### Bake a Deep Learning Classifier with Keras
---------------------------------------------------

Keras is a library that simplifies the construction of neural networks.

This notebook will highlight how to construct a simple feed-forward neural network to predict the final rankings of bakers from episode 5.

The features used in the model include the mean ranking for technical challenges and the ranking of the technical challenge for episode 5

In [1]:
import numpy as np
import matplotlib.pyplot as plt
import pandas as pd
import vapeplot
import seaborn as sns
import scipy.stats
from datetime import datetime
%matplotlib inline

In [2]:
import tensorflow as tf
from keras.models import Sequential
from keras.layers import Dense, Activation, Embedding, Flatten, Dropout
from keras.activations import relu, sigmoid, tanh

from sklearn.preprocessing import QuantileTransformer
from sklearn.metrics import roc_curve, auc
import warnings
warnings.filterwarnings("ignore")

def timestamp(): return datetime.today().strftime('%Y%m%d')

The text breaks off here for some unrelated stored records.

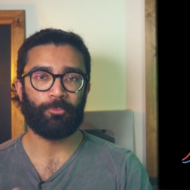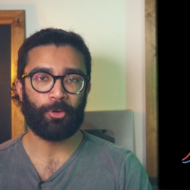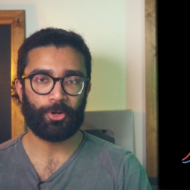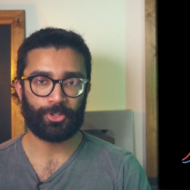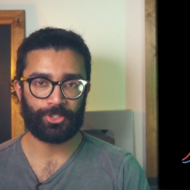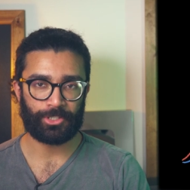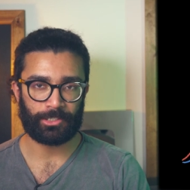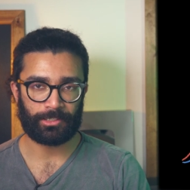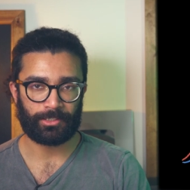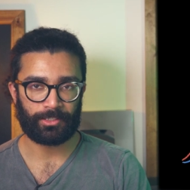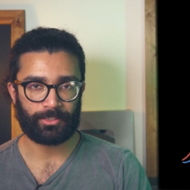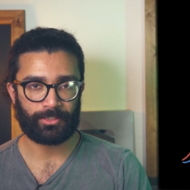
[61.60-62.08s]

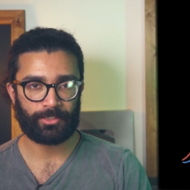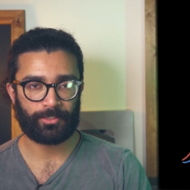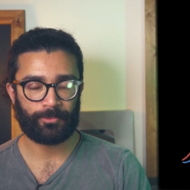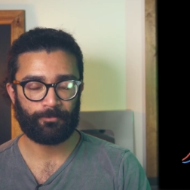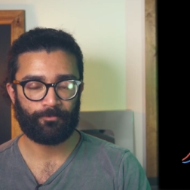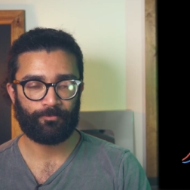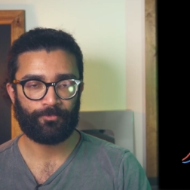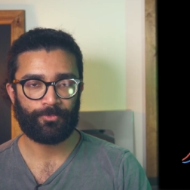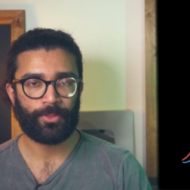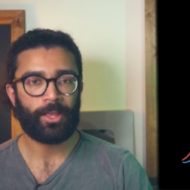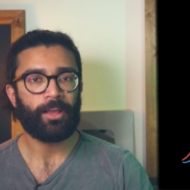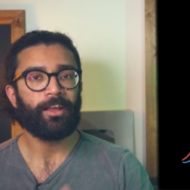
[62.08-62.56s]
modulus.
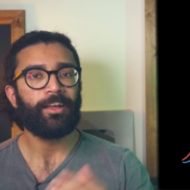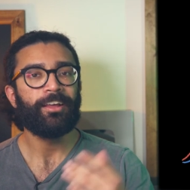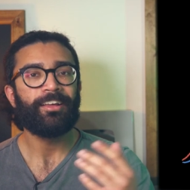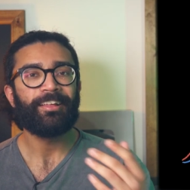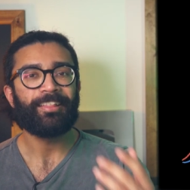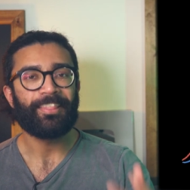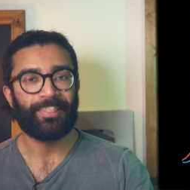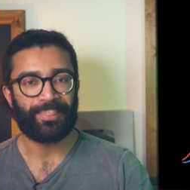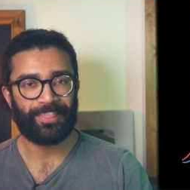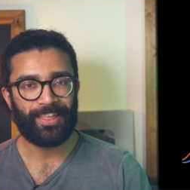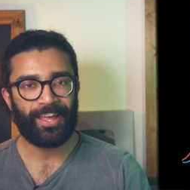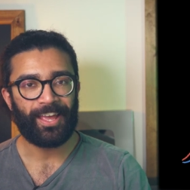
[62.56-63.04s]

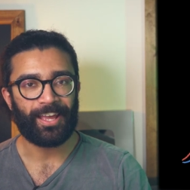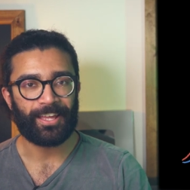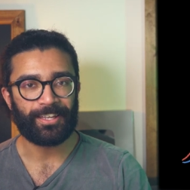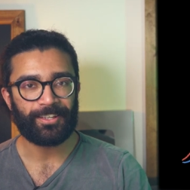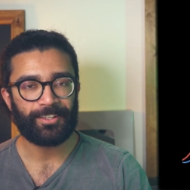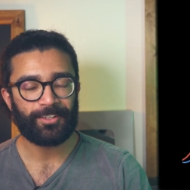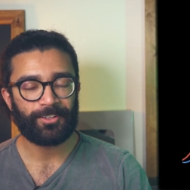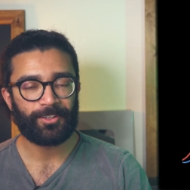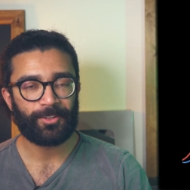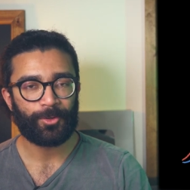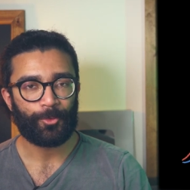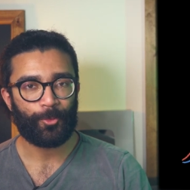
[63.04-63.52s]

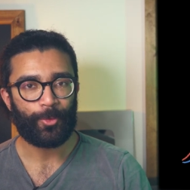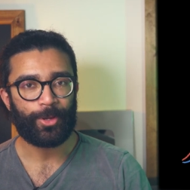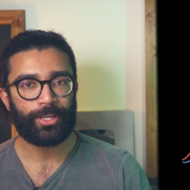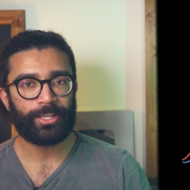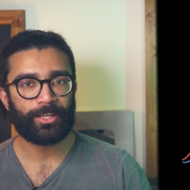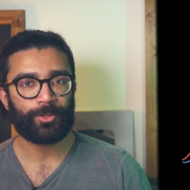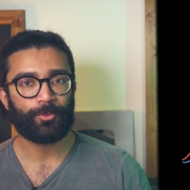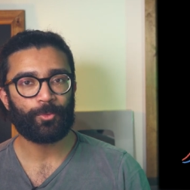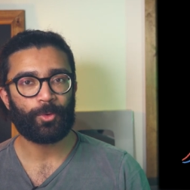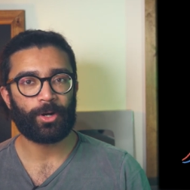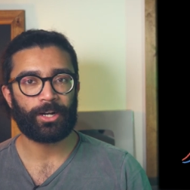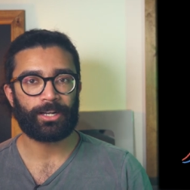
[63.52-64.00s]
Then we
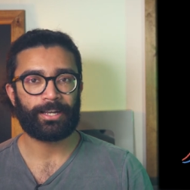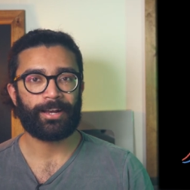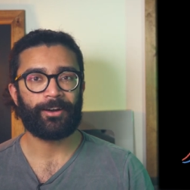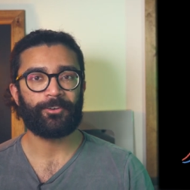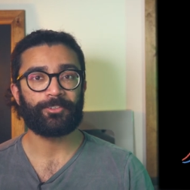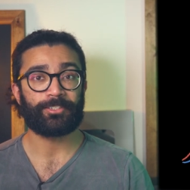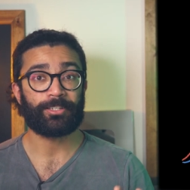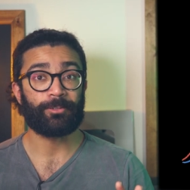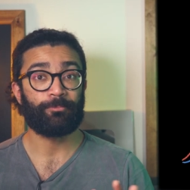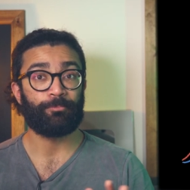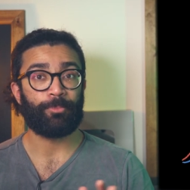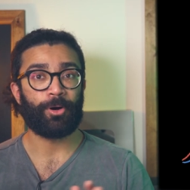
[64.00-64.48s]
can work
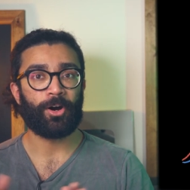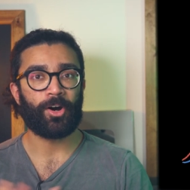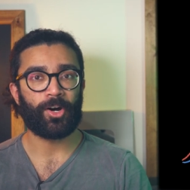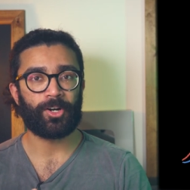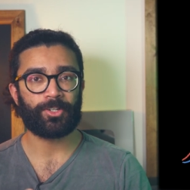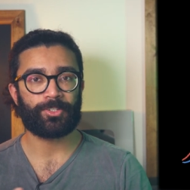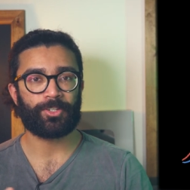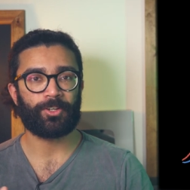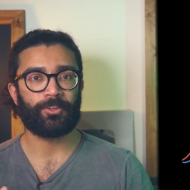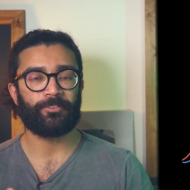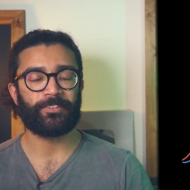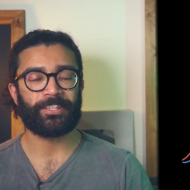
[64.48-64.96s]
out a
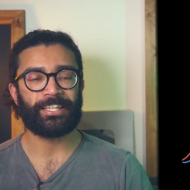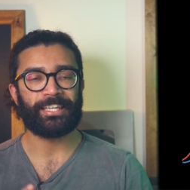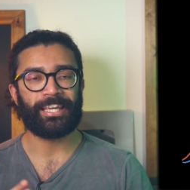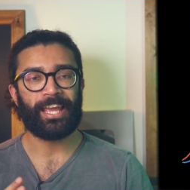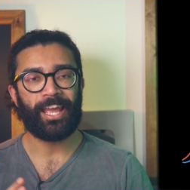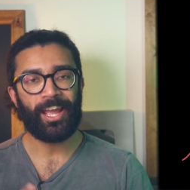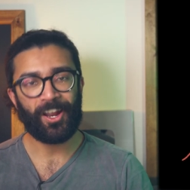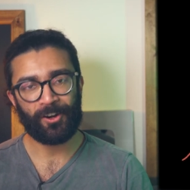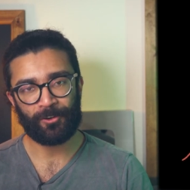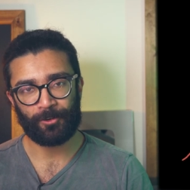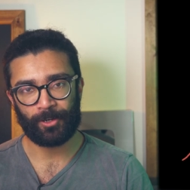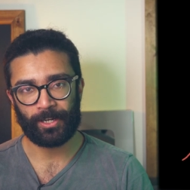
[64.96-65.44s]
part of the
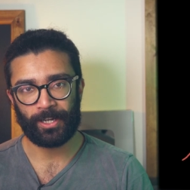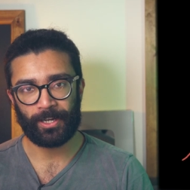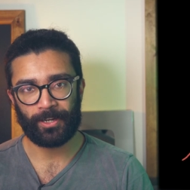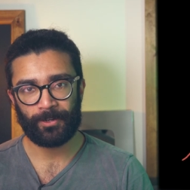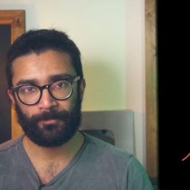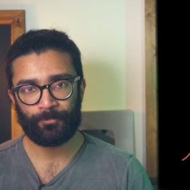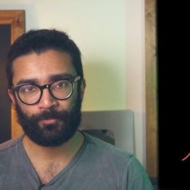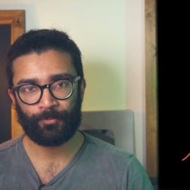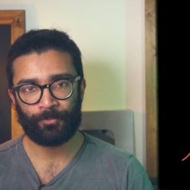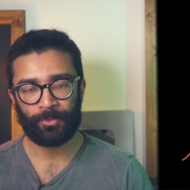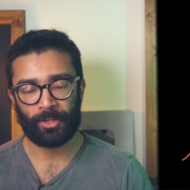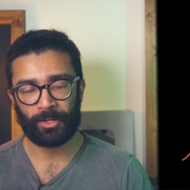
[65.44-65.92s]

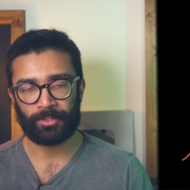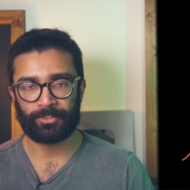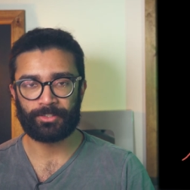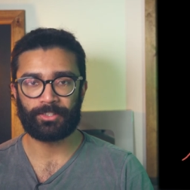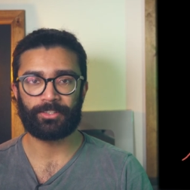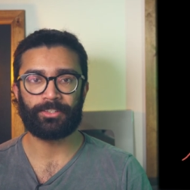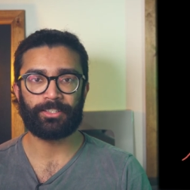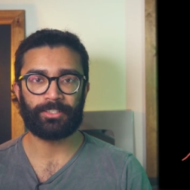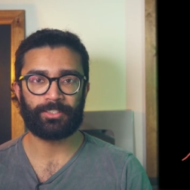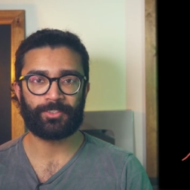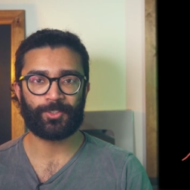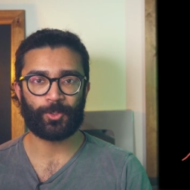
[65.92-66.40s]
area under
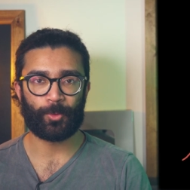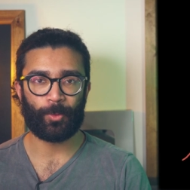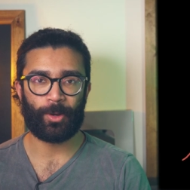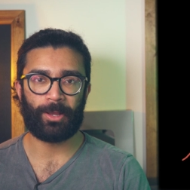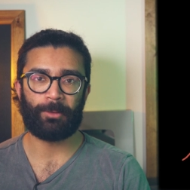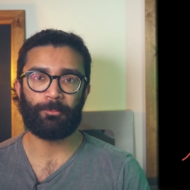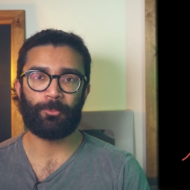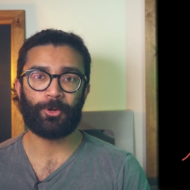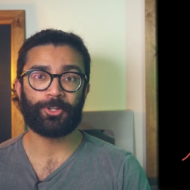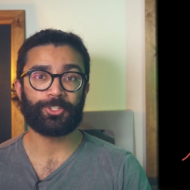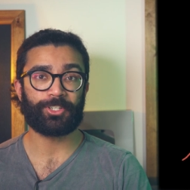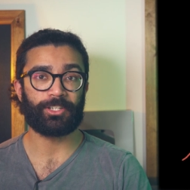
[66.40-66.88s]
this
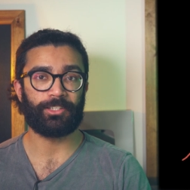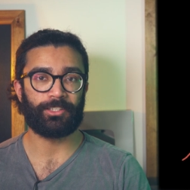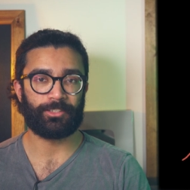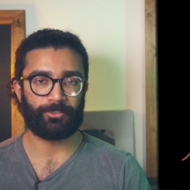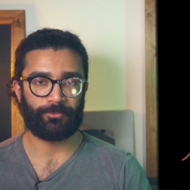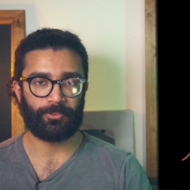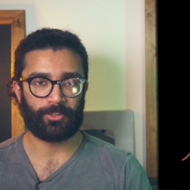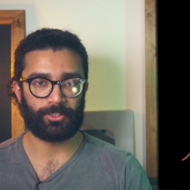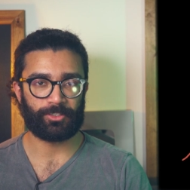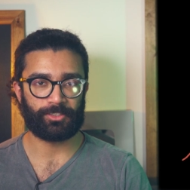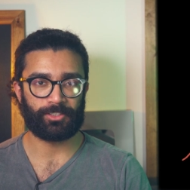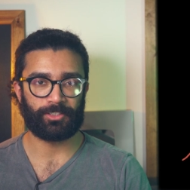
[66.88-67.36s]
square modulus
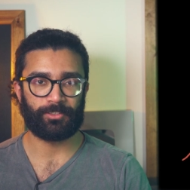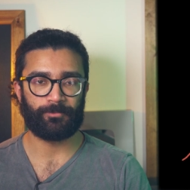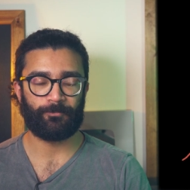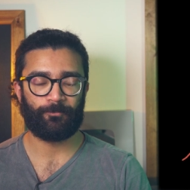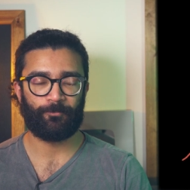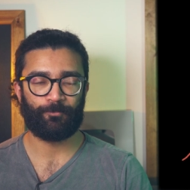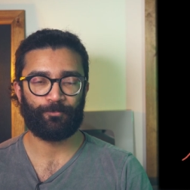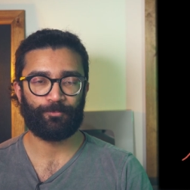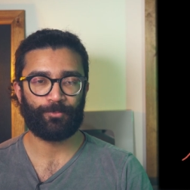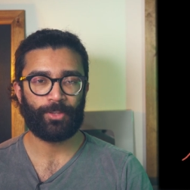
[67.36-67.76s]
function.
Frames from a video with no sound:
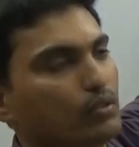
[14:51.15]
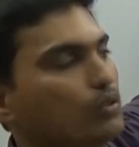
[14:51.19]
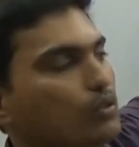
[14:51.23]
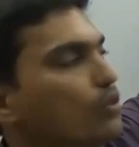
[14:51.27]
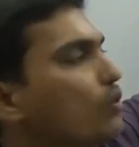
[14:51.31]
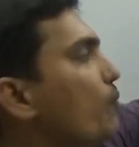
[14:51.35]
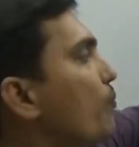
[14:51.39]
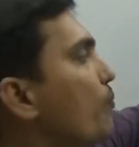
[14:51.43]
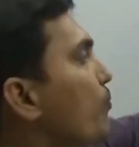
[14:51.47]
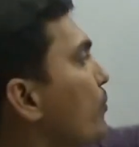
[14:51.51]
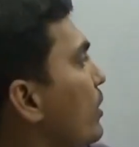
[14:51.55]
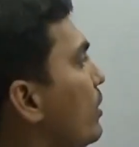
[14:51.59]

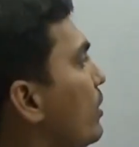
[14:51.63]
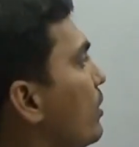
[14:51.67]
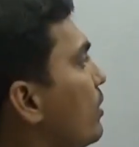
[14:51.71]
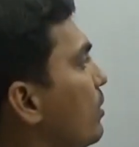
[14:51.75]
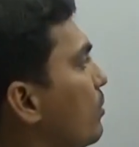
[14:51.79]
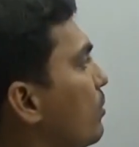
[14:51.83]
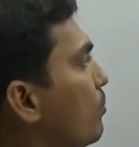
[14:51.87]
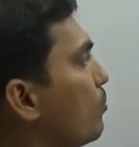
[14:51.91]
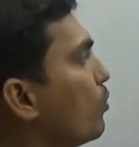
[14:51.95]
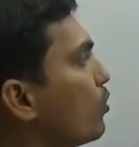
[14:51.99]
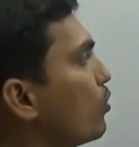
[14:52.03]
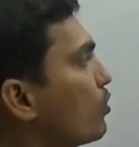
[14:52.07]
So
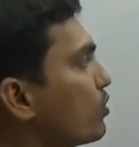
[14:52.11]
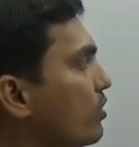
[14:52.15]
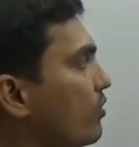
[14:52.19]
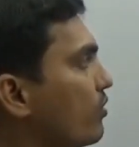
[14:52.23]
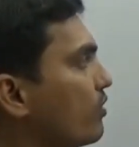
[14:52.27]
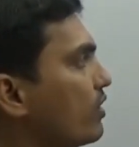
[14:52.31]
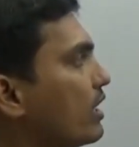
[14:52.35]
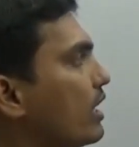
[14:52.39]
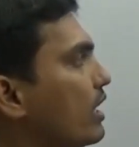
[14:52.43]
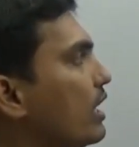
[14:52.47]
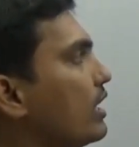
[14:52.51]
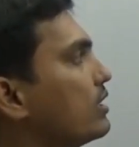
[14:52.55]
most
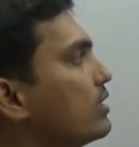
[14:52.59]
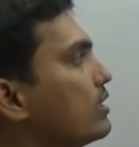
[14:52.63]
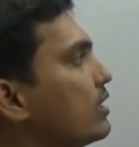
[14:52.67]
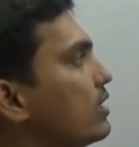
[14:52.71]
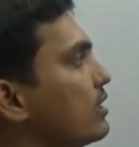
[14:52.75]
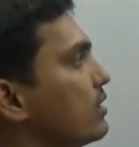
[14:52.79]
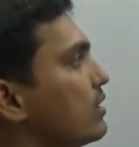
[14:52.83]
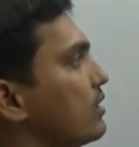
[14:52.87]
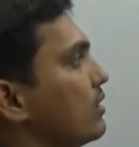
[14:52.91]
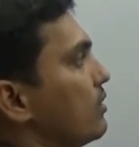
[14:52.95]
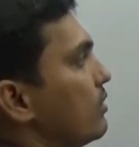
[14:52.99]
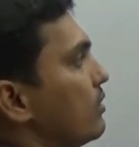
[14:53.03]
of the
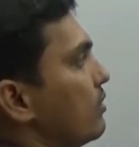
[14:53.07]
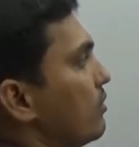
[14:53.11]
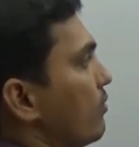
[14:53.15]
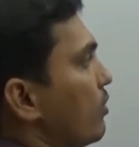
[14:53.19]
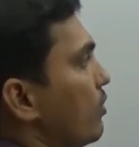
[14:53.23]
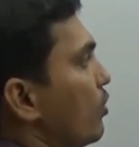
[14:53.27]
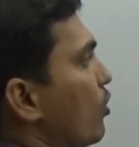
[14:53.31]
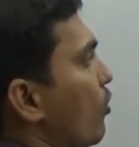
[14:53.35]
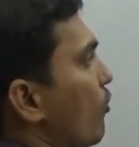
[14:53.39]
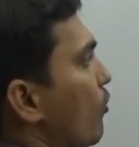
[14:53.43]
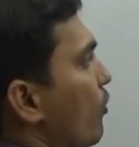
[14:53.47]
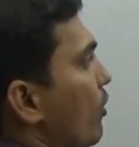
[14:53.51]
cases
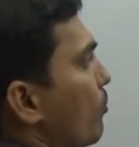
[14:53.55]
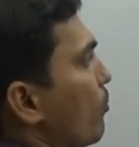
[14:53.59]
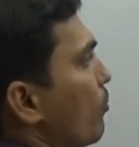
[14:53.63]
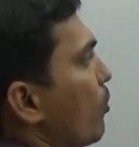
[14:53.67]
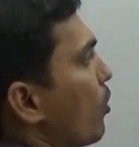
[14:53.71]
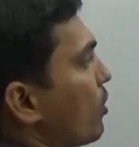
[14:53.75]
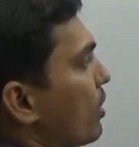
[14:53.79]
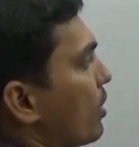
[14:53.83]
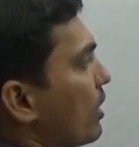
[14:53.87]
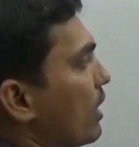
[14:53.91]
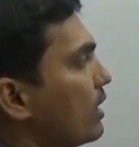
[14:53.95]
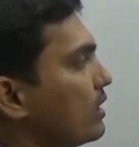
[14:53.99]
we go for
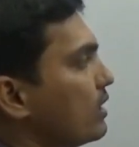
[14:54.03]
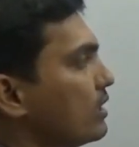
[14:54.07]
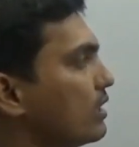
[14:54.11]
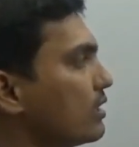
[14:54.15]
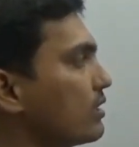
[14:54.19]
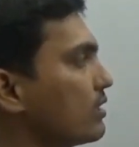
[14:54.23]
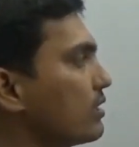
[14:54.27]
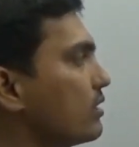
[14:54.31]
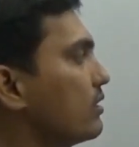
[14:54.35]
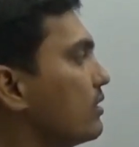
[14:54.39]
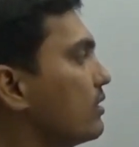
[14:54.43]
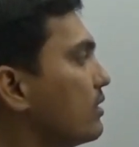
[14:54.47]
mortgages,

def quantile_scale(df,feats):
    qua = df
    scaler = QuantileTransformer(
        n_quantiles=10,
        random_state=42,
        ignore_implicit_zeros=True, #sparse matrix
    )
    # fit the scaler
    scaler.fit(qua[feats])
    # transform values
    qua[feats] = scaler.transform(qua[feats])
    return qua

def calc_95ci(a,confidence=0.95):
    a = 1.0 * np.array(a)
    n = len(a)
    m, se = np.nanmean(a), scipy.stats.sem(a)
    h = se * scipy.stats.t.ppf((1 + confidence) / 2., n-1)
    return h

def return_feats(df,feats,label):
    df = df.sample(frac=1.)
    X = np.matrix(df[feats])
    y = np.array(df[label])
    return X,y


Using TensorFlow backend.


In [3]:
# load data
episode=5
season=7
tech = pd.read_csv("../RESULTS/gbbo.techinical.data.20190907.tsv",sep='\t')

## since the minimum number of bakers for a season is 9 (season 1)
## we will convert all places greater than 9 to the value '9'
## this keeps the number of possible ranking positions the same (number of classes)
classes = np.array(tech['place'])
classes = np.where(classes<=7, classes, 8)
tech['place']=classes
feats = ['tech_mean','tech']
tech = tech.loc[tech['episode']==episode]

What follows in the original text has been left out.